→ **BRIEF**: Everything from the line containing "[00:00:02.13 to 00:00:03.20]" through the final line below must be output exactly, both ends included, with nothing else and no pictures.

→ **RECORDS FOR THIS TASK**:
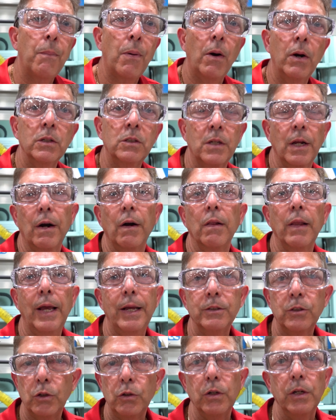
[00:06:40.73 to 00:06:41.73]
parts that are
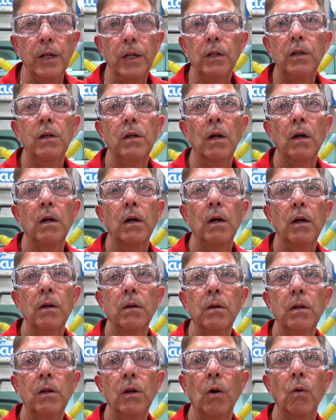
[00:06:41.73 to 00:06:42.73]
lasered need
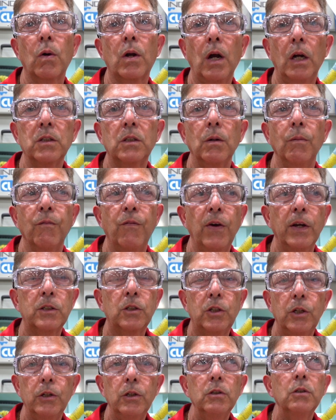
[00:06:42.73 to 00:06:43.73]
custom
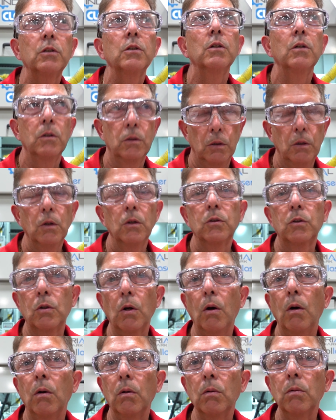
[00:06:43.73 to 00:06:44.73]
fixtures.
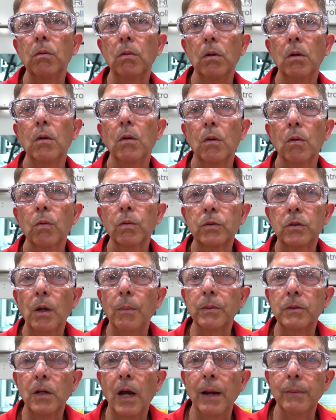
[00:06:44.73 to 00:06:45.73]
So
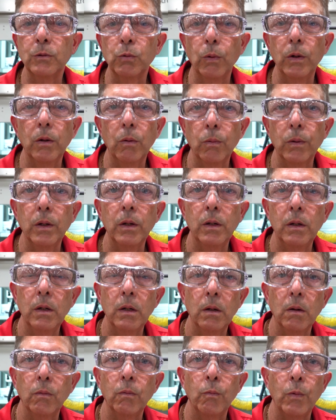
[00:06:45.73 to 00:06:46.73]
sometimes we
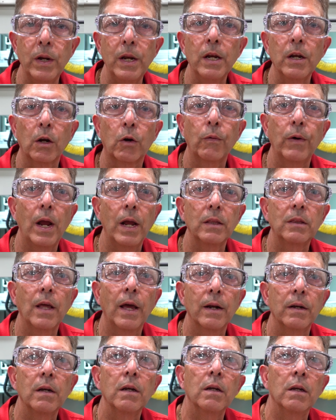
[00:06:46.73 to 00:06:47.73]
need to create
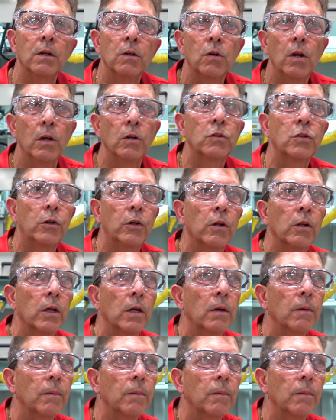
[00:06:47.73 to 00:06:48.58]
that internally.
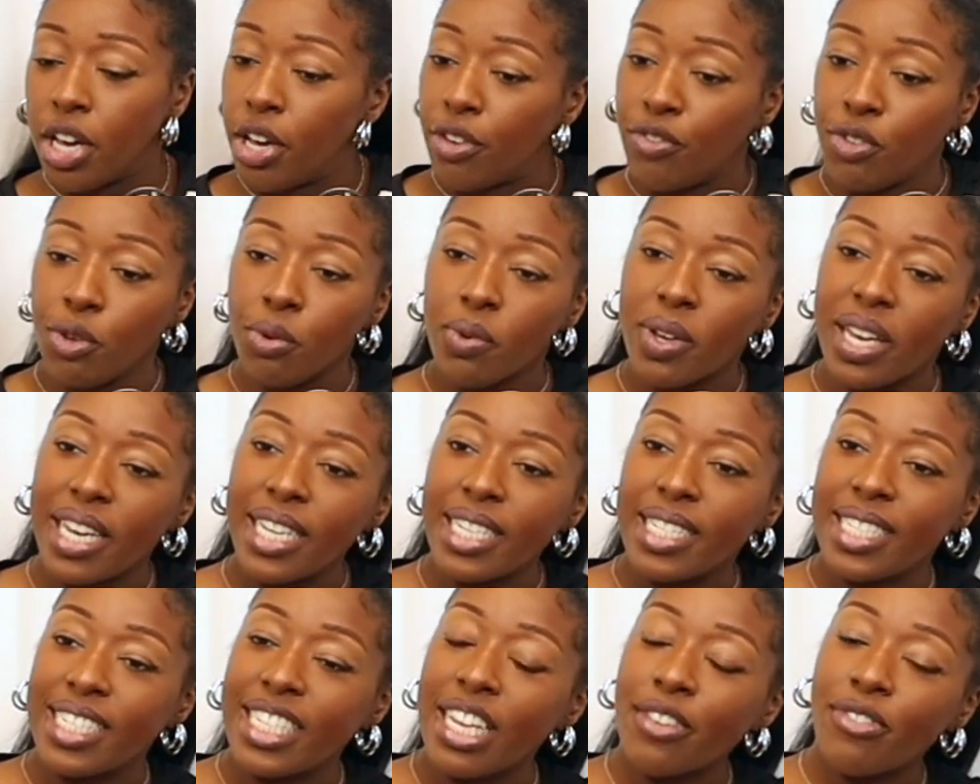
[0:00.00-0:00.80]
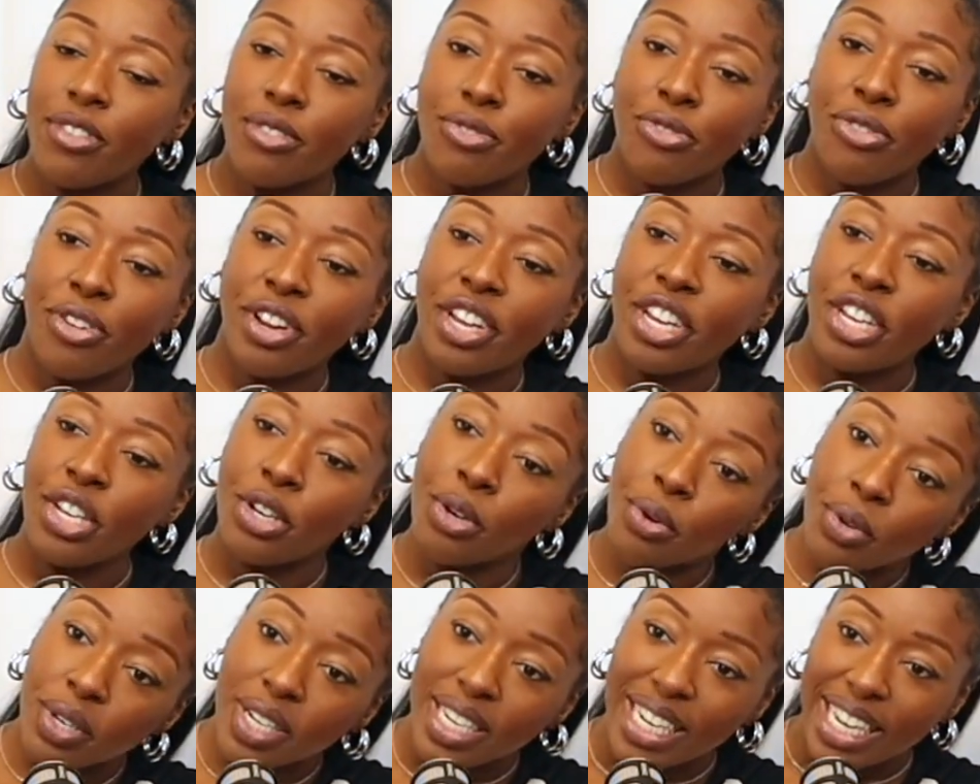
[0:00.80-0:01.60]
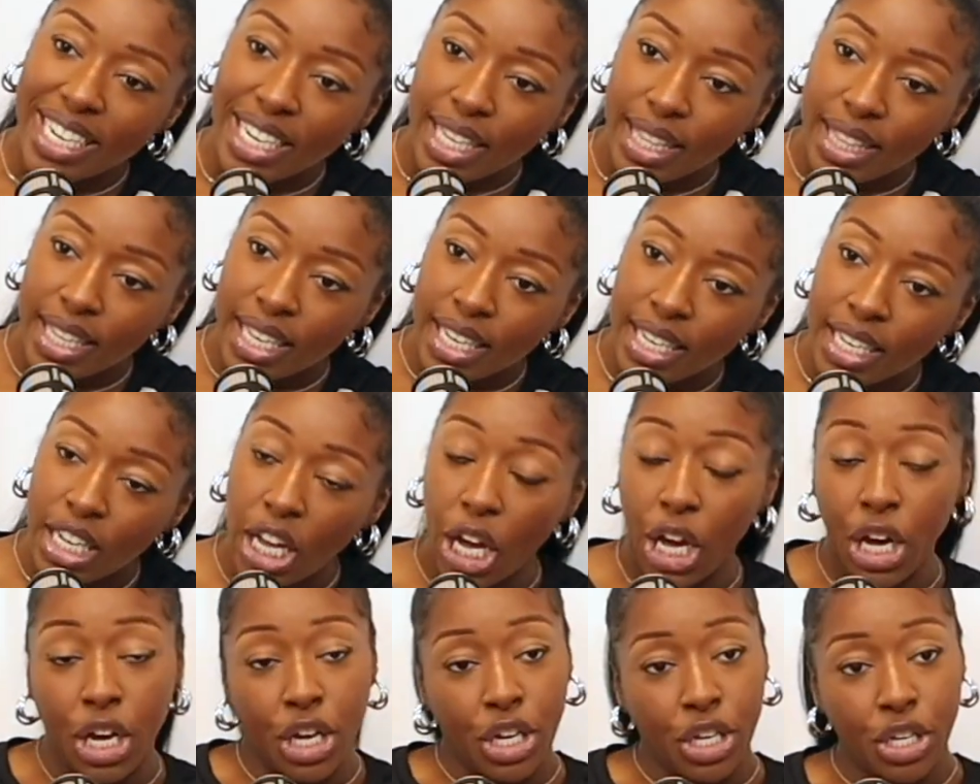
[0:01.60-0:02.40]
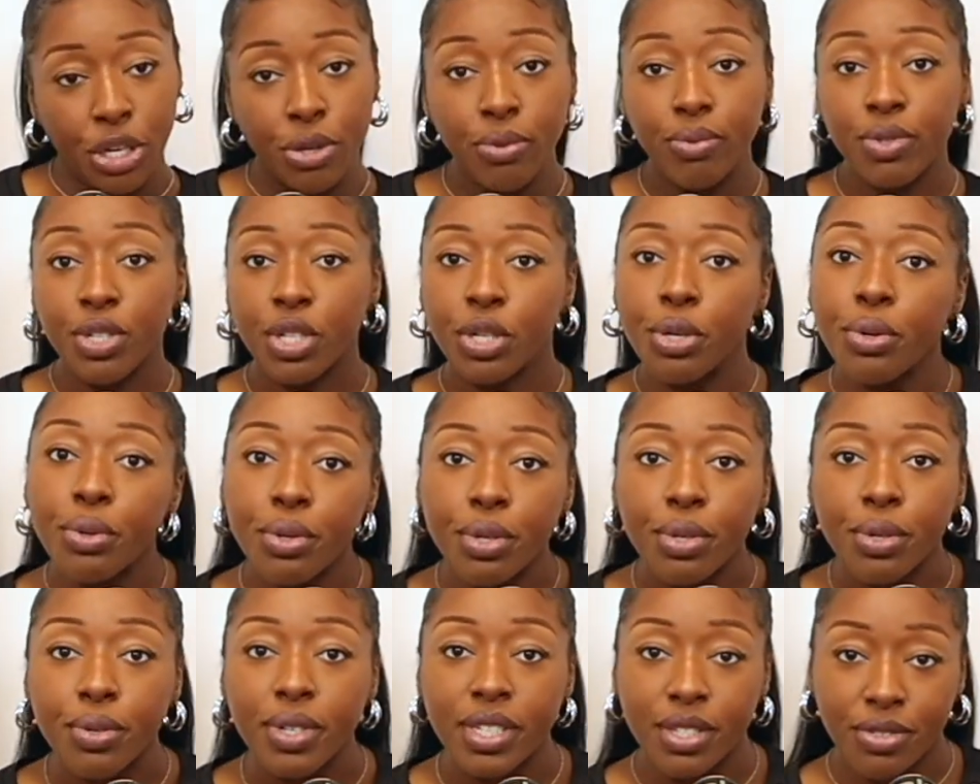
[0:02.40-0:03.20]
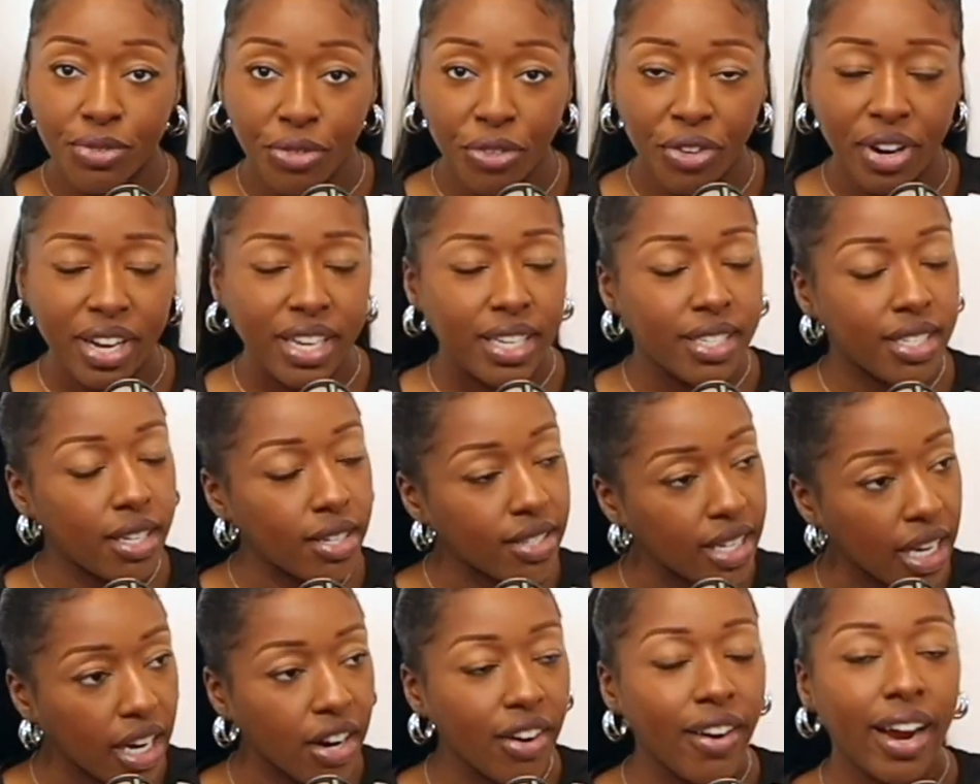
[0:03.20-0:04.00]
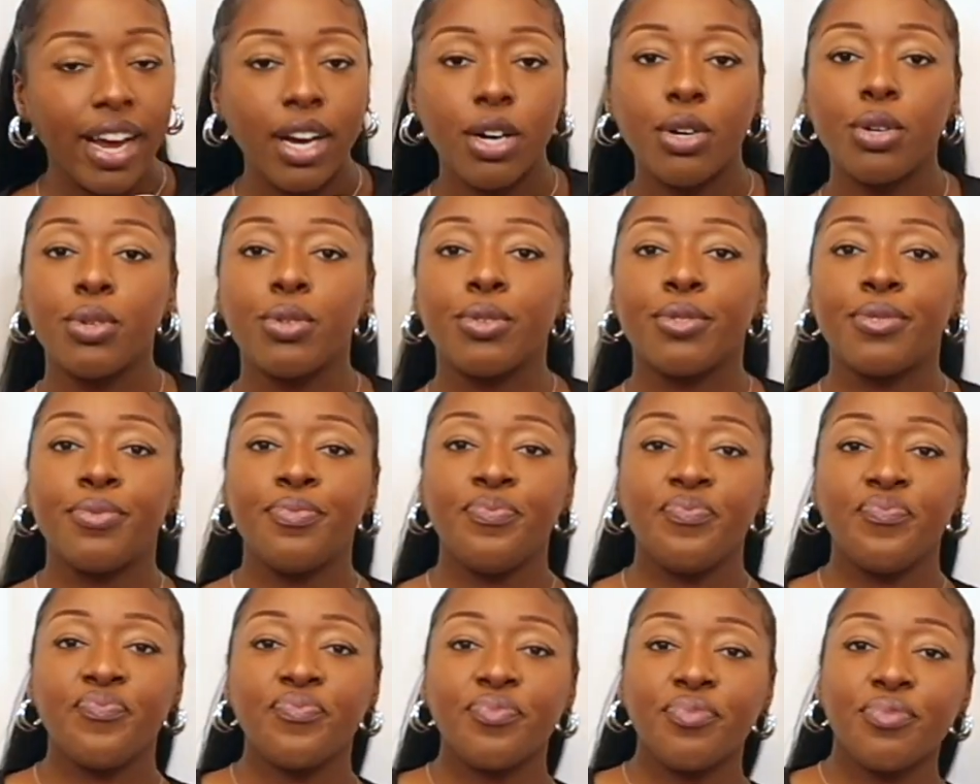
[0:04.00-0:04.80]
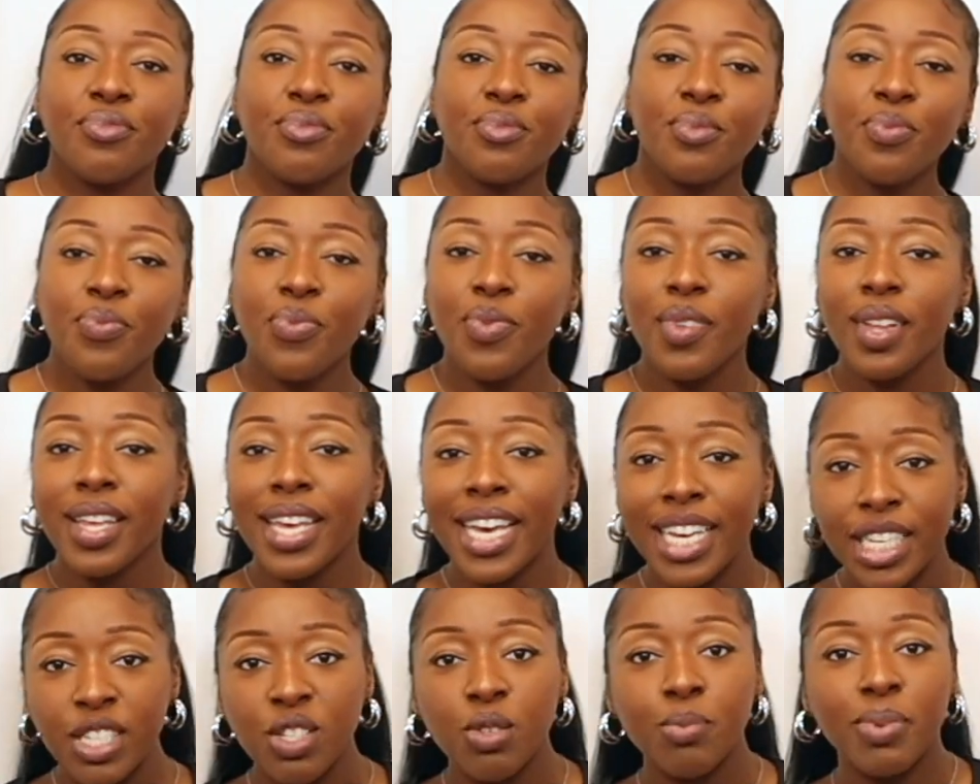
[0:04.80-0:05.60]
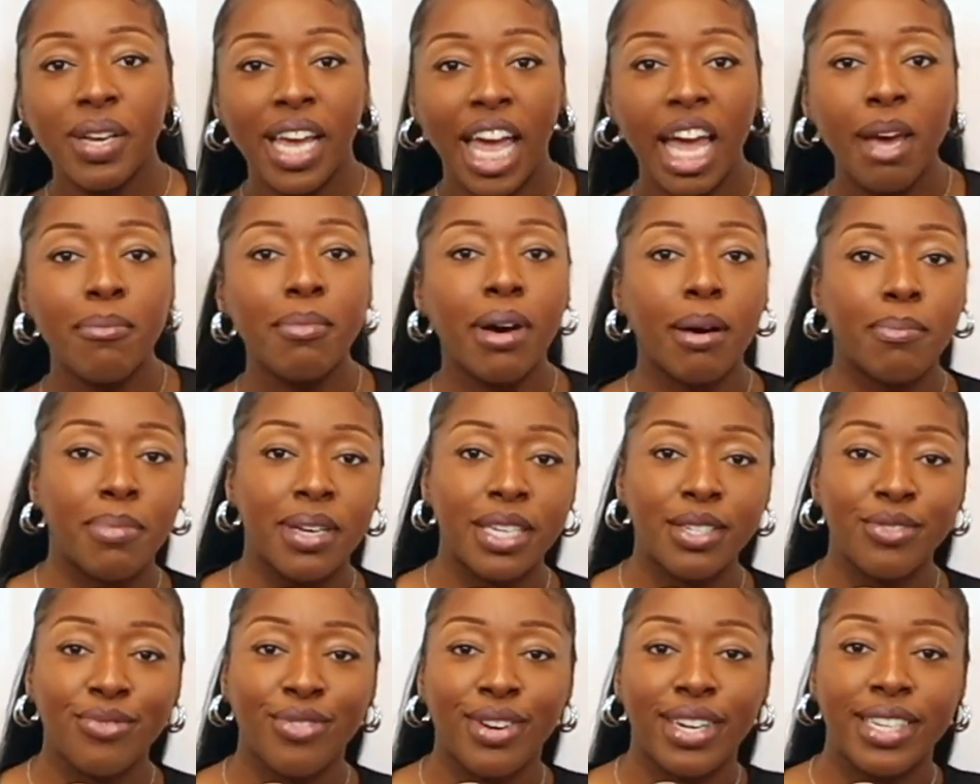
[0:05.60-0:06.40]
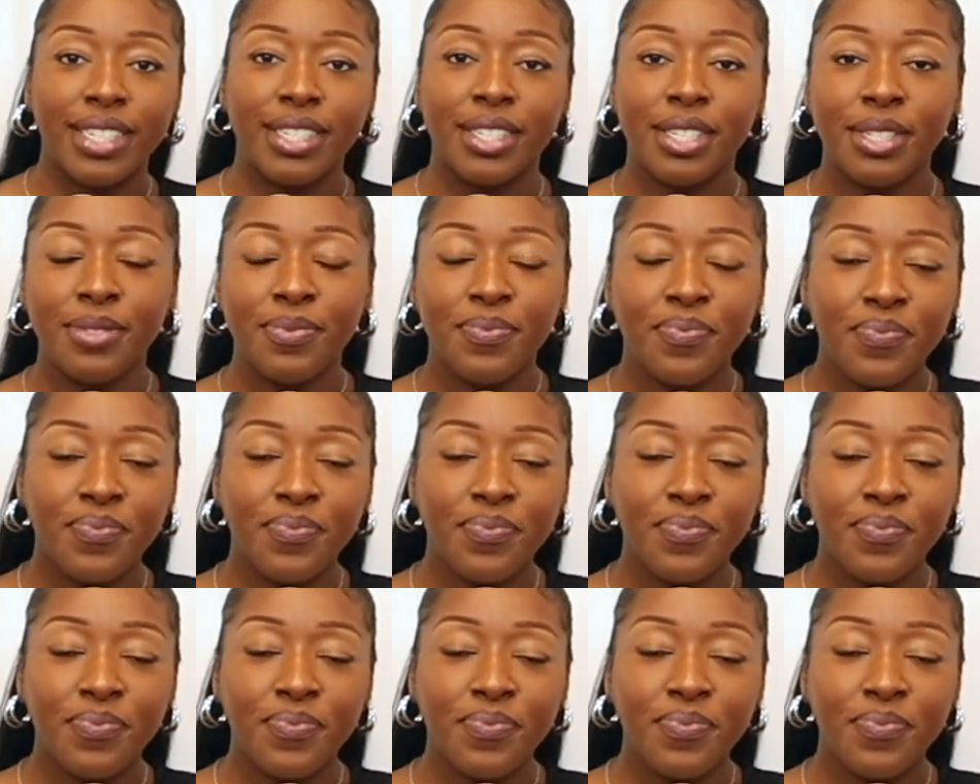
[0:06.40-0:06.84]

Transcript: If you kids never freaking Google anything, use Google, it's free. So I was like, all right, cool. Guess who became my best friend?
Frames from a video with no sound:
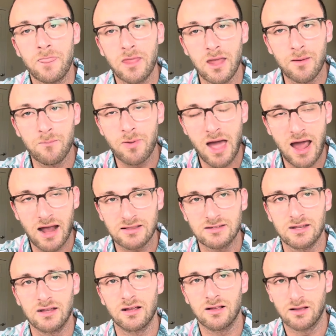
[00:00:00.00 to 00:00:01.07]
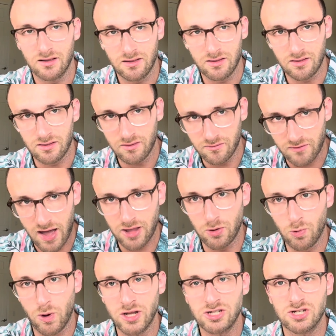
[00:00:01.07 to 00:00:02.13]
impacting
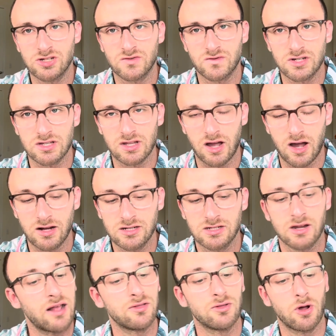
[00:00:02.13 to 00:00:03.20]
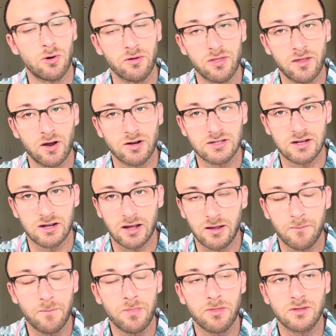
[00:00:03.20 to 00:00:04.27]
valuations for stocks and lower than they are today,
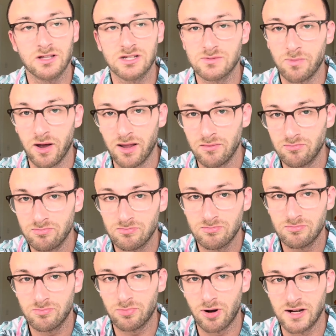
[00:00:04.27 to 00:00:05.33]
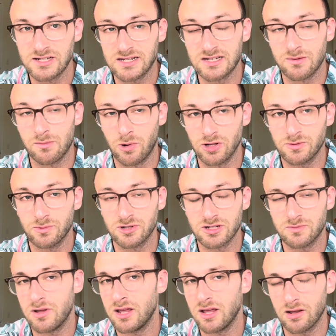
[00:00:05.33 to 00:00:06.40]
despite prices and multiples
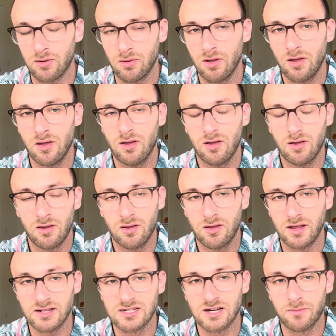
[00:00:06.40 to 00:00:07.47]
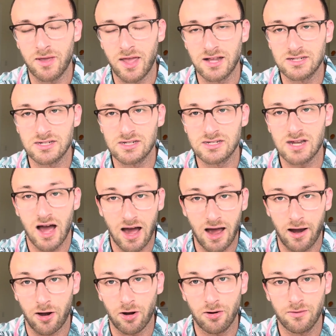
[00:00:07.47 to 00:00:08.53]
being in some cases
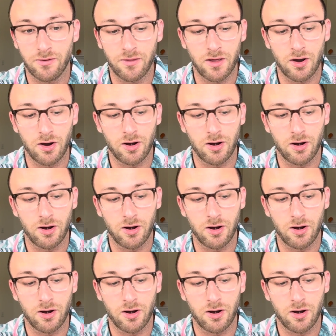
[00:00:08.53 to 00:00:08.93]
higher than they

→ **PROBLEM SOLUTION**:
[00:00:02.13 to 00:00:03.20]
[00:00:03.20 to 00:00:04.27]
valuations for stocks and lower than they are today,
[00:00:04.27 to 00:00:05.33]
[00:00:05.33 to 00:00:06.40]
despite prices and multiples
[00:00:06.40 to 00:00:07.47]
[00:00:07.47 to 00:00:08.53]
being in some cases
[00:00:08.53 to 00:00:08.93]
higher than they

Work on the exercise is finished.